• **Stored data entries**:
----------------------------------------
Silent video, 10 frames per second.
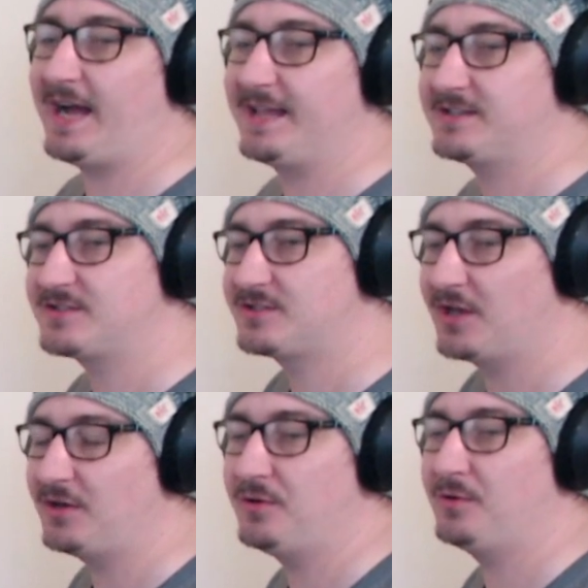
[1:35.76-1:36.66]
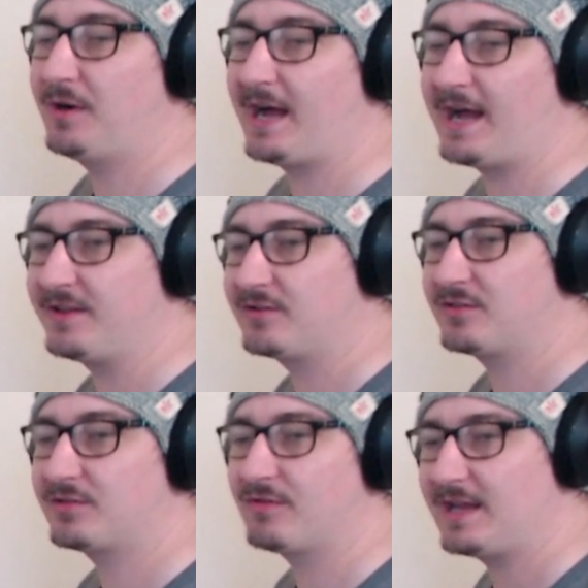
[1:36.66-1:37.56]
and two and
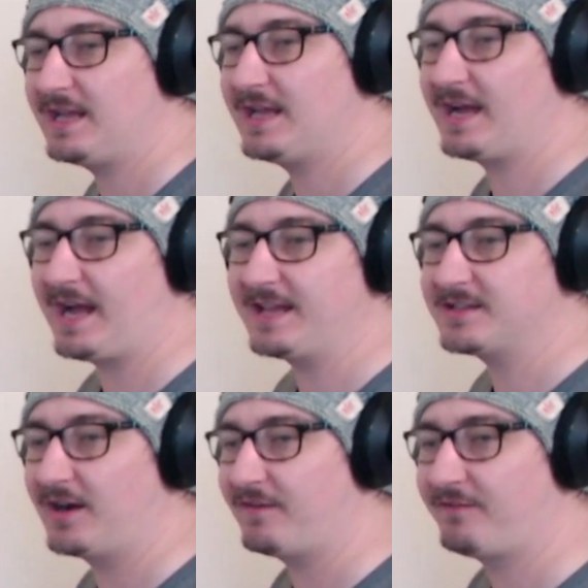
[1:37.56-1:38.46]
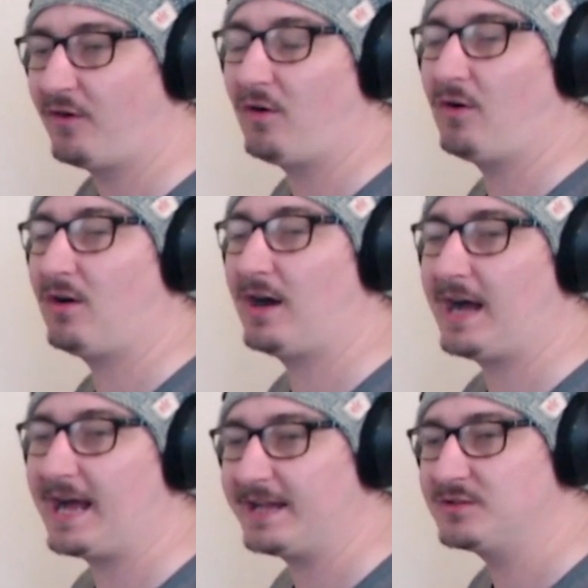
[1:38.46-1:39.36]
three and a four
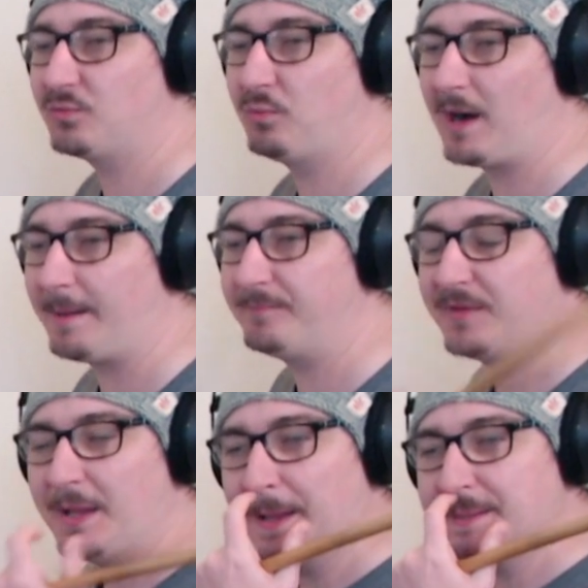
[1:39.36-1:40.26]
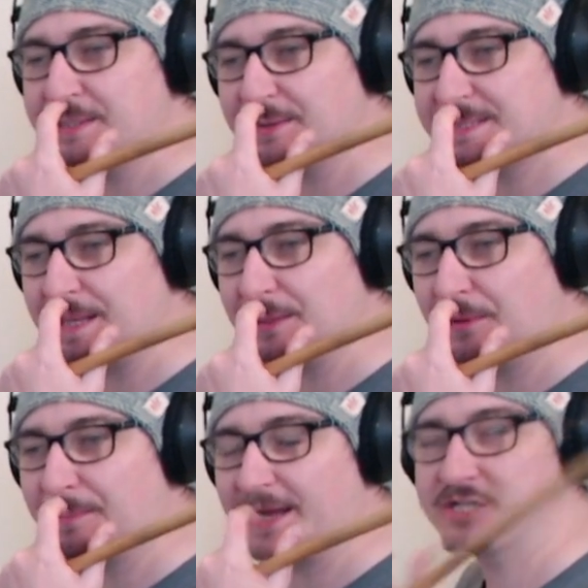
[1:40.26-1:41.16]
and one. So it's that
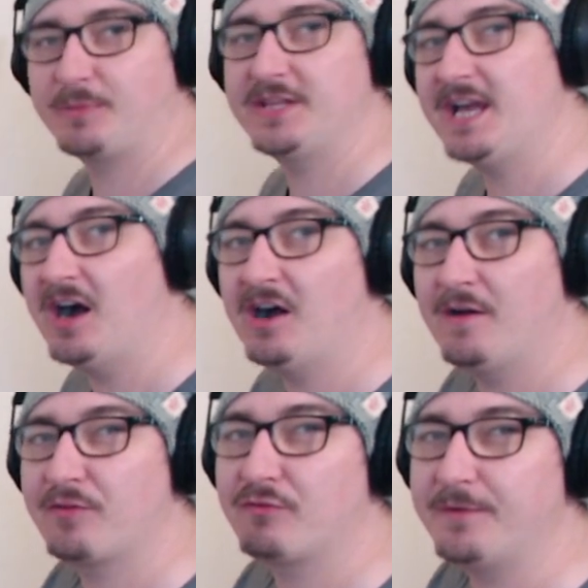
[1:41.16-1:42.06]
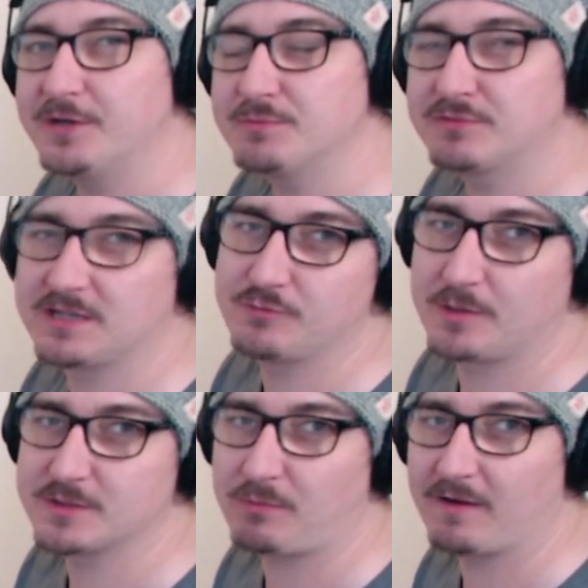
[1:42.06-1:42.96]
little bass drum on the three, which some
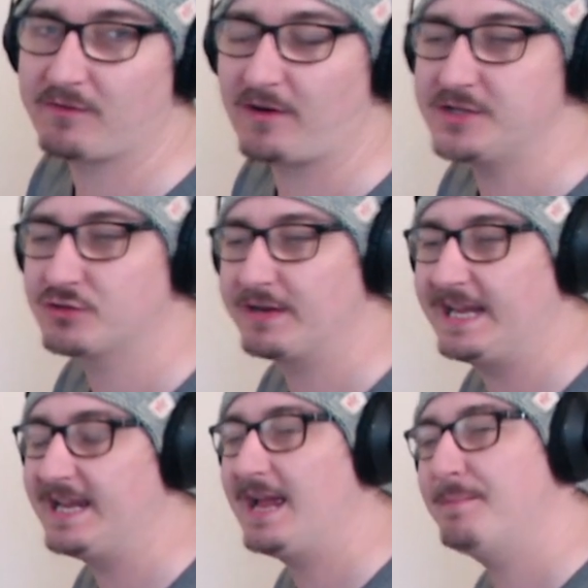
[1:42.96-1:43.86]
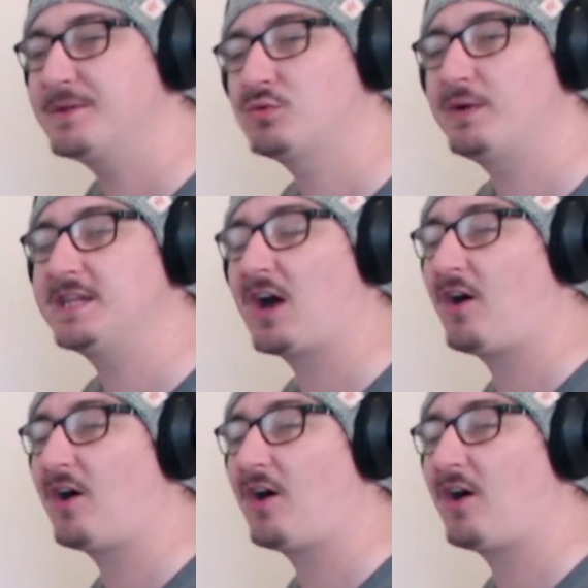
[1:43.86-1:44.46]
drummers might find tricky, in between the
----------------------------------------
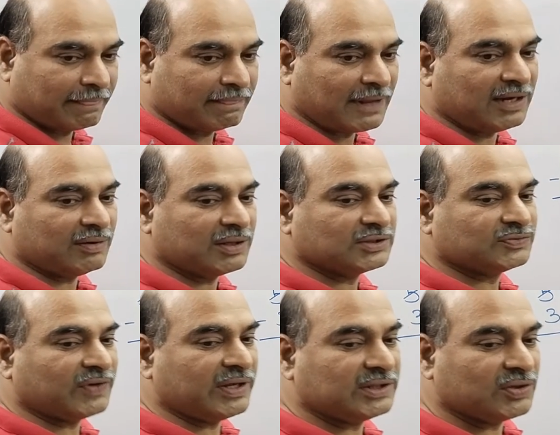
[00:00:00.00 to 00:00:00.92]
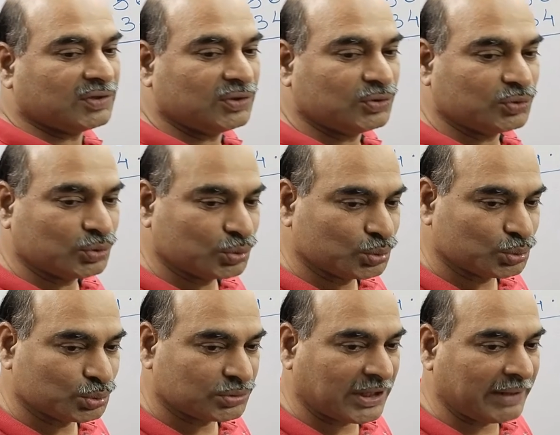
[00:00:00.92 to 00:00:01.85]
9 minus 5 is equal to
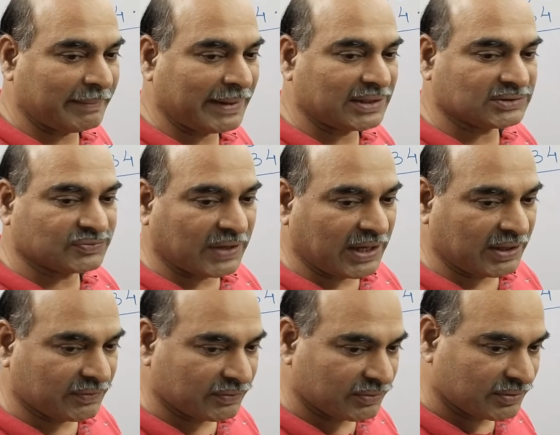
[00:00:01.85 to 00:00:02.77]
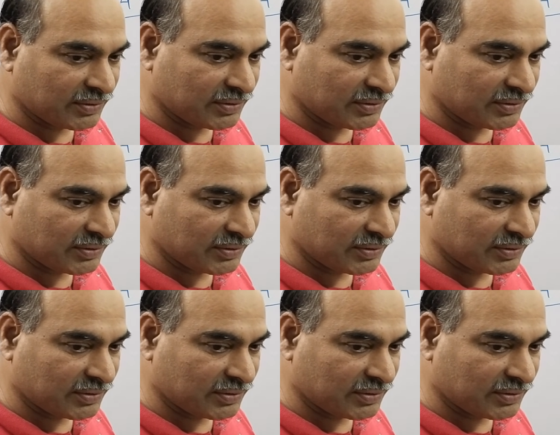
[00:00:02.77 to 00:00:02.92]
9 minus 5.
----------------------------------------
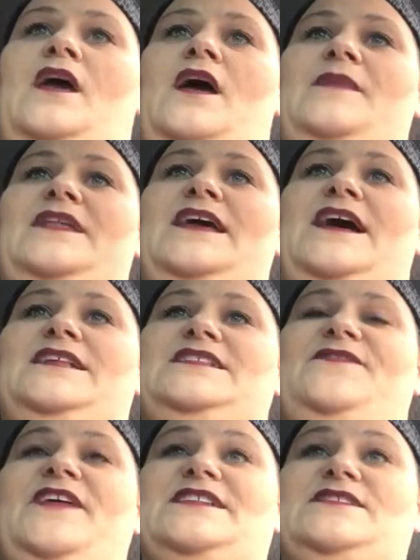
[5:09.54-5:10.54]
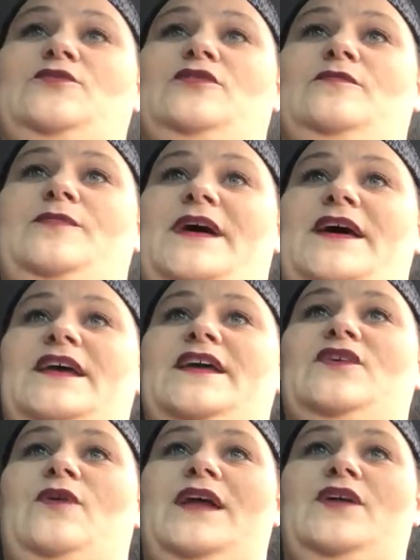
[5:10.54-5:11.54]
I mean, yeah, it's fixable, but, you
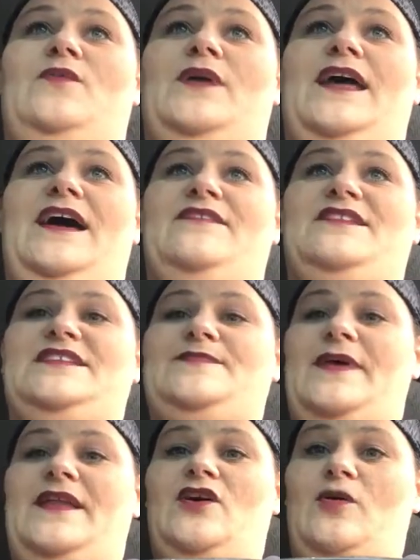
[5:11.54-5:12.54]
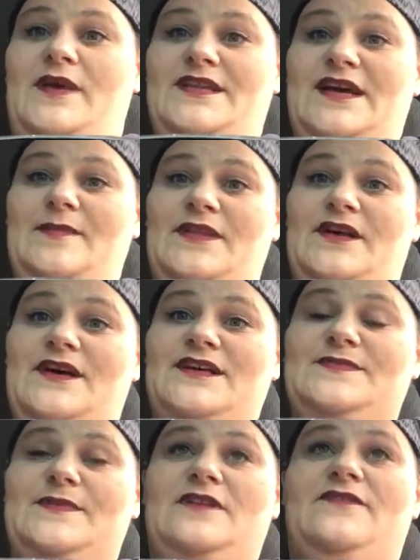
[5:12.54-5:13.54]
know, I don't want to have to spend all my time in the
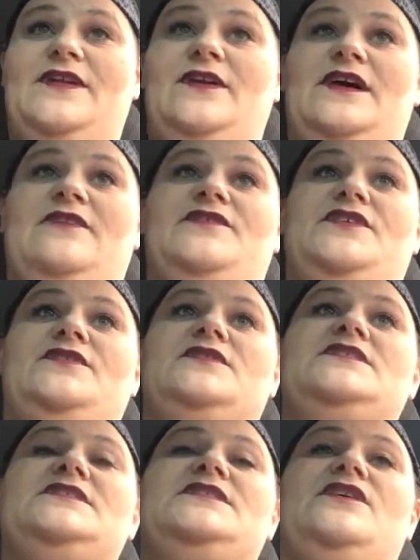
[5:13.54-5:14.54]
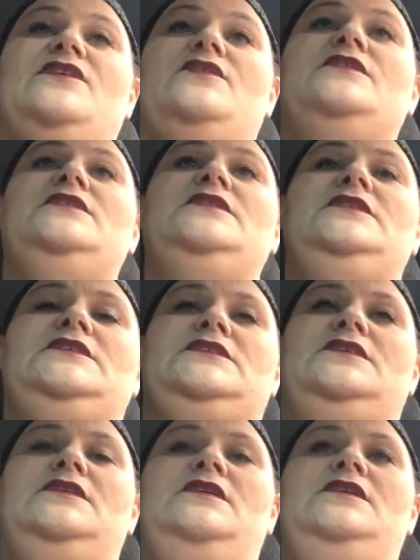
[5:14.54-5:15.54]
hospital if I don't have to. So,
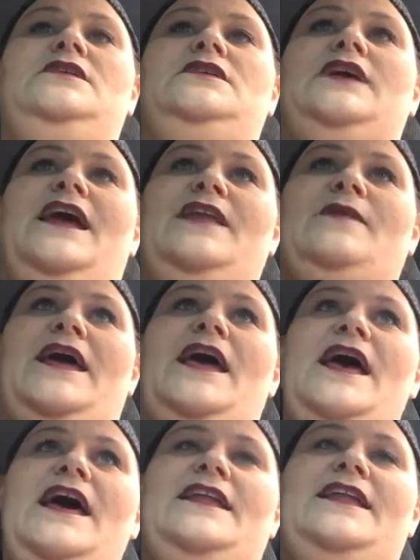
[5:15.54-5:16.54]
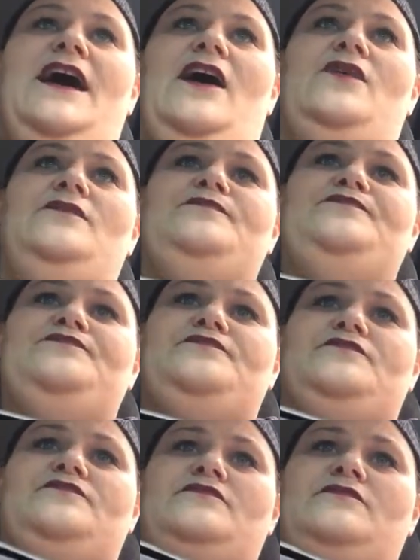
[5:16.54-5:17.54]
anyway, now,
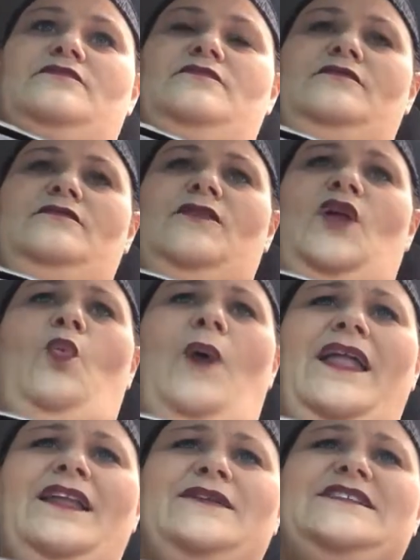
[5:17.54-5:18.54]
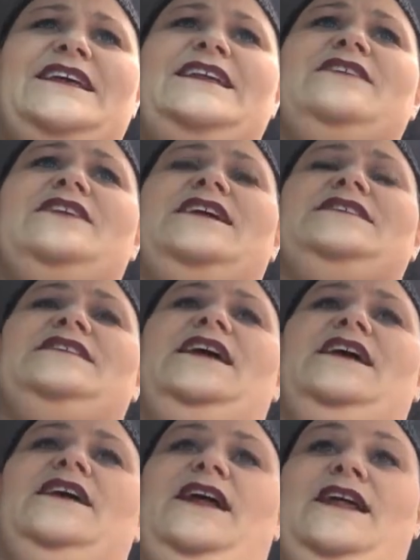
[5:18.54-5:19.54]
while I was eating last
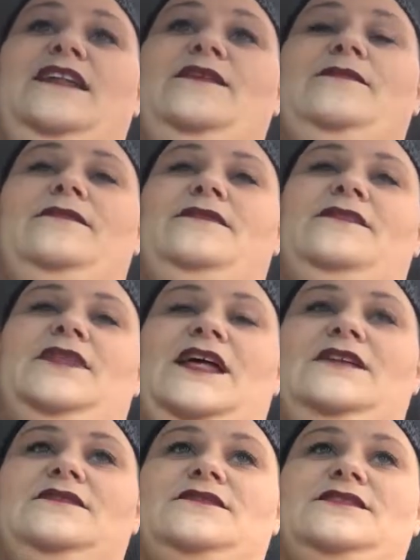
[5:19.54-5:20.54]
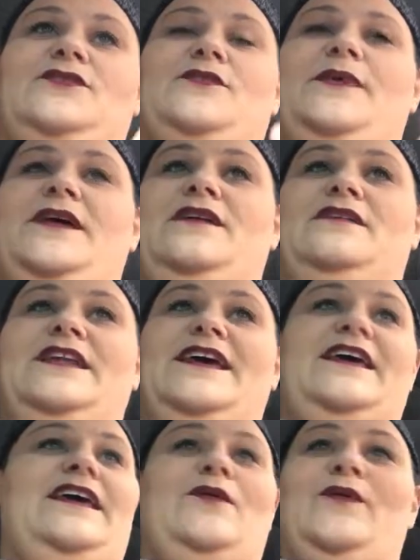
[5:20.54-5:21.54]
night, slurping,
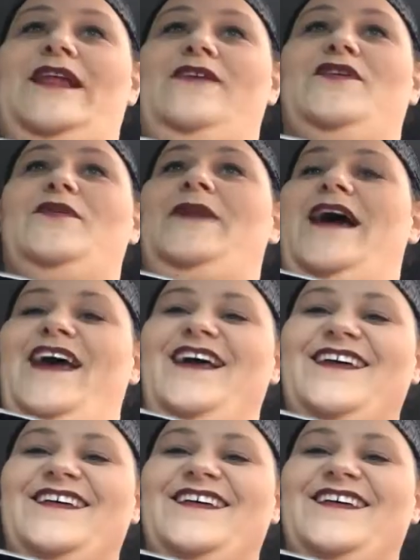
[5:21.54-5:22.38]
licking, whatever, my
----------------------------------------
• **WHAT YOU NEED TO DO**:
With the pictures left out, write out exactly the lines above from the one containing "[1:35.76-1:36.66]" through the one containing "[1:42.96-1:43.86]".

• **YOUR RESPONSE**:
[1:35.76-1:36.66]
[1:36.66-1:37.56]
and two and
[1:37.56-1:38.46]
[1:38.46-1:39.36]
three and a four
[1:39.36-1:40.26]
[1:40.26-1:41.16]
and one. So it's that
[1:41.16-1:42.06]
[1:42.06-1:42.96]
little bass drum on the three, which some
[1:42.96-1:43.86]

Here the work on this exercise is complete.